• _Assignment_:
Nothing in the entries may be dropped: restate them word for word.
----------
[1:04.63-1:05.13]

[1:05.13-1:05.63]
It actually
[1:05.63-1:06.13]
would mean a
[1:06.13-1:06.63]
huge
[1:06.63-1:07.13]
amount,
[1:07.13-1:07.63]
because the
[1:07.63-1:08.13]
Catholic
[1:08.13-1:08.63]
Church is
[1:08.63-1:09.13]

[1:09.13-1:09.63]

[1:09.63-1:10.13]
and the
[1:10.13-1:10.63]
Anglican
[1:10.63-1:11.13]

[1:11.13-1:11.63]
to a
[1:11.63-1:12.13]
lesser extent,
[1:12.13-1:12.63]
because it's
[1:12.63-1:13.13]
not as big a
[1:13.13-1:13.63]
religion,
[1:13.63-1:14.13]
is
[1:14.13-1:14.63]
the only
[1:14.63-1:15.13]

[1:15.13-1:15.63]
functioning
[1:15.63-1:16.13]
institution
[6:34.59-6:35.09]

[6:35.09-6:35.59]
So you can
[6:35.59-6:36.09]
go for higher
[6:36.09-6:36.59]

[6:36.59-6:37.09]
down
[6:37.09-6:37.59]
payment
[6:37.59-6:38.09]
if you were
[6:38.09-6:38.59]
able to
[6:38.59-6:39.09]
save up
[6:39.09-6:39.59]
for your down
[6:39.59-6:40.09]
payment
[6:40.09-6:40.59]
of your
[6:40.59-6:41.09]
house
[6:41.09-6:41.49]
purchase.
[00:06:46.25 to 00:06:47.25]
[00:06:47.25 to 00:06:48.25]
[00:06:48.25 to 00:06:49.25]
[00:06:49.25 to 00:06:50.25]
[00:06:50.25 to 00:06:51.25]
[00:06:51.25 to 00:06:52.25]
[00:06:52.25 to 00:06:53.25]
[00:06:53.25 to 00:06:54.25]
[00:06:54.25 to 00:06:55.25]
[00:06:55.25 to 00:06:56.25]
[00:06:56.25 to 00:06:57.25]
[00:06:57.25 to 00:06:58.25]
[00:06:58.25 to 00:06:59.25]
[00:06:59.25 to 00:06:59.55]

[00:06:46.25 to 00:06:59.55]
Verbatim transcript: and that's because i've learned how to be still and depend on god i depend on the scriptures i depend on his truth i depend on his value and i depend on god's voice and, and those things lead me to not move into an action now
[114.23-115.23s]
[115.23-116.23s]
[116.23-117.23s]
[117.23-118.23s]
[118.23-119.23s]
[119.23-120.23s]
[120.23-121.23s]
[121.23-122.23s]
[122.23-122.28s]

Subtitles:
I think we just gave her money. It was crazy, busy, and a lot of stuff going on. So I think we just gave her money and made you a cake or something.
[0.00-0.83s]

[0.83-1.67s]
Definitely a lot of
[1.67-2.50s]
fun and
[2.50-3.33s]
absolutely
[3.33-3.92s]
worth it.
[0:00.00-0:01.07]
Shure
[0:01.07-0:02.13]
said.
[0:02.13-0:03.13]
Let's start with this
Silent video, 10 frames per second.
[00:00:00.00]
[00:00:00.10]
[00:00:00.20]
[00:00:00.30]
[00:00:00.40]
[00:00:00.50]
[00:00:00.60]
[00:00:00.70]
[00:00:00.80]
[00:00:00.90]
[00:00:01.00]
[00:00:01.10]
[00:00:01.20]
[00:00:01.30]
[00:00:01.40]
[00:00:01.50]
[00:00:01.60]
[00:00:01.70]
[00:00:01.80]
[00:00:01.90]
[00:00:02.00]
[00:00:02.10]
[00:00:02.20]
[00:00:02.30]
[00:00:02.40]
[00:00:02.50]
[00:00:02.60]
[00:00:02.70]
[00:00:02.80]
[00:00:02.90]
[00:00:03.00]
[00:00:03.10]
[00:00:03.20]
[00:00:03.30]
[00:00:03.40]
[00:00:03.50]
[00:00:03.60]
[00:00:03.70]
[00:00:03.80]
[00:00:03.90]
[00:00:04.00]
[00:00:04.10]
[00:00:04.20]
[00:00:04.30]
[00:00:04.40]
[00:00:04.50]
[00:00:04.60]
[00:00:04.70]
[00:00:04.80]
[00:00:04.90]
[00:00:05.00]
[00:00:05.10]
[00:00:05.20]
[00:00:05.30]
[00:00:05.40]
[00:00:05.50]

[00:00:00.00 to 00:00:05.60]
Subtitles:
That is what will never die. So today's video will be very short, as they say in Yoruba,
----------
• _Response for this exercise_:
[1:04.63-1:05.13]

[1:05.13-1:05.63]
It actually
[1:05.63-1:06.13]
would mean a
[1:06.13-1:06.63]
huge
[1:06.63-1:07.13]
amount,
[1:07.13-1:07.63]
because the
[1:07.63-1:08.13]
Catholic
[1:08.13-1:08.63]
Church is
[1:08.63-1:09.13]

[1:09.13-1:09.63]

[1:09.63-1:10.13]
and the
[1:10.13-1:10.63]
Anglican
[1:10.63-1:11.13]

[1:11.13-1:11.63]
to a
[1:11.63-1:12.13]
lesser extent,
[1:12.13-1:12.63]
because it's
[1:12.63-1:13.13]
not as big a
[1:13.13-1:13.63]
religion,
[1:13.63-1:14.13]
is
[1:14.13-1:14.63]
the only
[1:14.63-1:15.13]

[1:15.13-1:15.63]
functioning
[1:15.63-1:16.13]
institution
[6:34.59-6:35.09]

[6:35.09-6:35.59]
So you can
[6:35.59-6:36.09]
go for higher
[6:36.09-6:36.59]

[6:36.59-6:37.09]
down
[6:37.09-6:37.59]
payment
[6:37.59-6:38.09]
if you were
[6:38.09-6:38.59]
able to
[6:38.59-6:39.09]
save up
[6:39.09-6:39.59]
for your down
[6:39.59-6:40.09]
payment
[6:40.09-6:40.59]
of your
[6:40.59-6:41.09]
house
[6:41.09-6:41.49]
purchase.
[00:06:46.25 to 00:06:47.25]
[00:06:47.25 to 00:06:48.25]
[00:06:48.25 to 00:06:49.25]
[00:06:49.25 to 00:06:50.25]
[00:06:50.25 to 00:06:51.25]
[00:06:51.25 to 00:06:52.25]
[00:06:52.25 to 00:06:53.25]
[00:06:53.25 to 00:06:54.25]
[00:06:54.25 to 00:06:55.25]
[00:06:55.25 to 00:06:56.25]
[00:06:56.25 to 00:06:57.25]
[00:06:57.25 to 00:06:58.25]
[00:06:58.25 to 00:06:59.25]
[00:06:59.25 to 00:06:59.55]

[00:06:46.25 to 00:06:59.55]
Verbatim transcript: and that's because i've learned how to be still and depend on god i depend on the scriptures i depend on his truth i depend on his value and i depend on god's voice and, and those things lead me to not move into an action now
[114.23-115.23s]
[115.23-116.23s]
[116.23-117.23s]
[117.23-118.23s]
[118.23-119.23s]
[119.23-120.23s]
[120.23-121.23s]
[121.23-122.23s]
[122.23-122.28s]

Subtitles:
I think we just gave her money. It was crazy, busy, and a lot of stuff going on. So I think we just gave her money and made you a cake or something.
[0.00-0.83s]

[0.83-1.67s]
Definitely a lot of
[1.67-2.50s]
fun and
[2.50-3.33s]
absolutely
[3.33-3.92s]
worth it.
[0:00.00-0:01.07]
Shure
[0:01.07-0:02.13]
said.
[0:02.13-0:03.13]
Let's start with this
Silent video, 10 frames per second.
[00:00:00.00]
[00:00:00.10]
[00:00:00.20]
[00:00:00.30]
[00:00:00.40]
[00:00:00.50]
[00:00:00.60]
[00:00:00.70]
[00:00:00.80]
[00:00:00.90]
[00:00:01.00]
[00:00:01.10]
[00:00:01.20]
[00:00:01.30]
[00:00:01.40]
[00:00:01.50]
[00:00:01.60]
[00:00:01.70]
[00:00:01.80]
[00:00:01.90]
[00:00:02.00]
[00:00:02.10]
[00:00:02.20]
[00:00:02.30]
[00:00:02.40]
[00:00:02.50]
[00:00:02.60]
[00:00:02.70]
[00:00:02.80]
[00:00:02.90]
[00:00:03.00]
[00:00:03.10]
[00:00:03.20]
[00:00:03.30]
[00:00:03.40]
[00:00:03.50]
[00:00:03.60]
[00:00:03.70]
[00:00:03.80]
[00:00:03.90]
[00:00:04.00]
[00:00:04.10]
[00:00:04.20]
[00:00:04.30]
[00:00:04.40]
[00:00:04.50]
[00:00:04.60]
[00:00:04.70]
[00:00:04.80]
[00:00:04.90]
[00:00:05.00]
[00:00:05.10]
[00:00:05.20]
[00:00:05.30]
[00:00:05.40]
[00:00:05.50]

[00:00:00.00 to 00:00:05.60]
Subtitles:
That is what will never die. So today's video will be very short, as they say in Yoruba,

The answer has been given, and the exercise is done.